Perhaps the strongest commonality between Sting and Emilio is a willingness to stray out of one’s prescribed lane. Both men made wide genre swings: Emilio toward country music at the height of his Tejano stardom and Sting from reggae-tinged pop to jazz-inflected rock and, more recently, classical music. The Last Bandoleros are similarly committed to not being pigeonholed. The difference is that they’re starting off that way, rather than pivoting later, after they’ve found success. Which may be why “Where Do You Go?” peaked at number 49 on the Billboard Country Airplay chart last summer. That’s not a bad showing—it’s been years since a band that sounds this much like the Texas Tornados enjoyed any kind of radio success—but no doubt everyone was hoping for more.
“I think what we’re learning is that when you’re forming your own lane, it’s going to take a minute for people to get it,” Fuentes says. “We’re going to have to bust our ass on the road for a few years.”
To that end, this month the Last Bandoleros begin a run of dates as Sting’s opening act on the American and European legs of his latest tour. While it’s an opportunity unlikely to help them make further inroads into country radio, it’ll put them in front of far larger audiences than they could have reached on their own. What those audiences will make of them is an open question.
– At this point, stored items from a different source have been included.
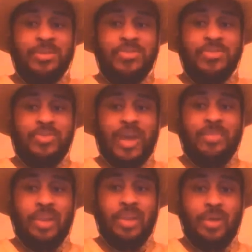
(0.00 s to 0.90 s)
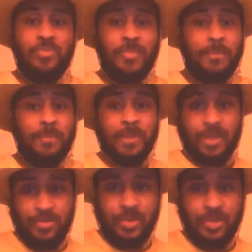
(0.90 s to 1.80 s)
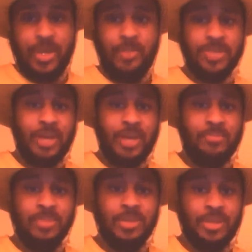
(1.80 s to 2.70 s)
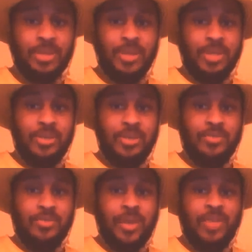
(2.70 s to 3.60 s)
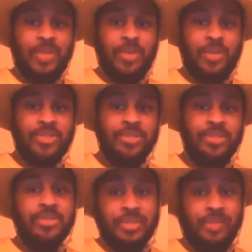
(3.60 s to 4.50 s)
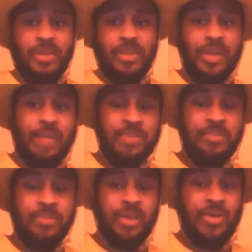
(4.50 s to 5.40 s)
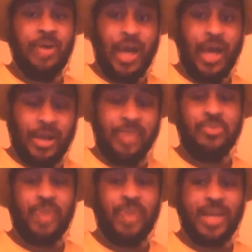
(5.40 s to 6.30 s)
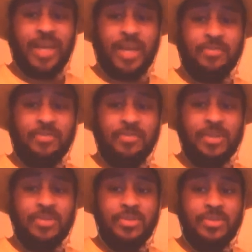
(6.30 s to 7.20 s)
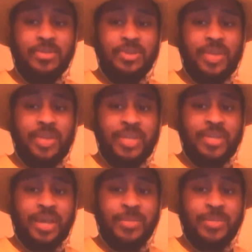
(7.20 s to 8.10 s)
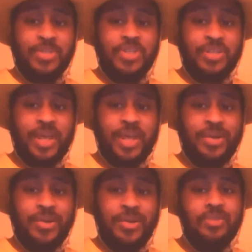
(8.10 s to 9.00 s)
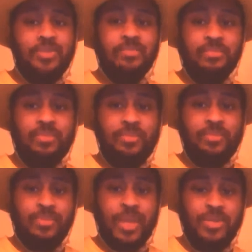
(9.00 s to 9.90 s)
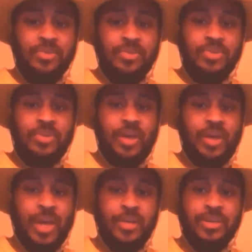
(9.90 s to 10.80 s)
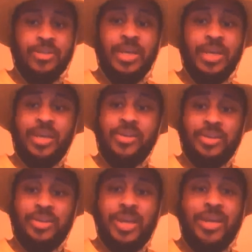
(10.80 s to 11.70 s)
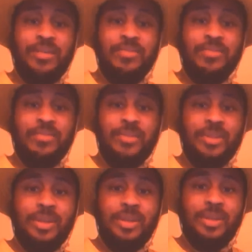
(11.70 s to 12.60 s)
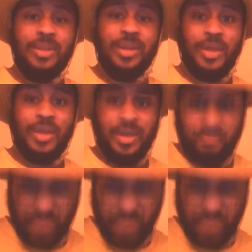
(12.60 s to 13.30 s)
subscribe below. Really helps out. If you have any questions, leave it in the comments below. I'll answer what I can. So until the next time, this is Shin Tiger Curl, that dude in the straw hat, saying good day and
The very thing that the industry finds appealing about them—the Great Brown Hope that offers Nashville a chance to get ahead of the country’s shifting demographics—is the same thing that makes them a risk; they might be a little too far ahead of the country’s current demographics. “Sometimes,” says Fuentes, “we’ll meet people at the merch booth after a show who’ll ask, ‘Wait. You’re a country band?’ And we’re like, ‘Maybe?’ ”
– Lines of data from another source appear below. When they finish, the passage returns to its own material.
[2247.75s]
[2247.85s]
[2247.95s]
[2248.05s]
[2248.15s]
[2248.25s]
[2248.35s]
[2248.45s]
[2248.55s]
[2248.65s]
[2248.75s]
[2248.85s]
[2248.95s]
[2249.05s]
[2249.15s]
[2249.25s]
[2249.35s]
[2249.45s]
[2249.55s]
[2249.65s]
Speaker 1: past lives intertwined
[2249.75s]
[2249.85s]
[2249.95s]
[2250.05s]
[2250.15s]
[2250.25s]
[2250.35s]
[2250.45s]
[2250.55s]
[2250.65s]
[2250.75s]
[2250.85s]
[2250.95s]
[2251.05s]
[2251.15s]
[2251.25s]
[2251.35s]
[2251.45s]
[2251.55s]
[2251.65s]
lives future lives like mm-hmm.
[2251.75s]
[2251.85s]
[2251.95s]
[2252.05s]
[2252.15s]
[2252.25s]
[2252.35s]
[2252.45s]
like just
Whatever happens this year, the Navaira brothers say they’ll sleep well at night knowing that their father, just a few weeks before he died, told them he considered their success to be part of his legacy.
“To have his blessing was huge,” Emilio IV says. “And maybe we can go and play to people who’ve never heard of him—and maybe they’ll work their way back and see where it came from. But, damn, I’d also like to have been able to turn to him and say, ‘We’re doing this thing with Sting, come check it out.’ That part hurts. We’ll just have to say hello to his spirit every night.”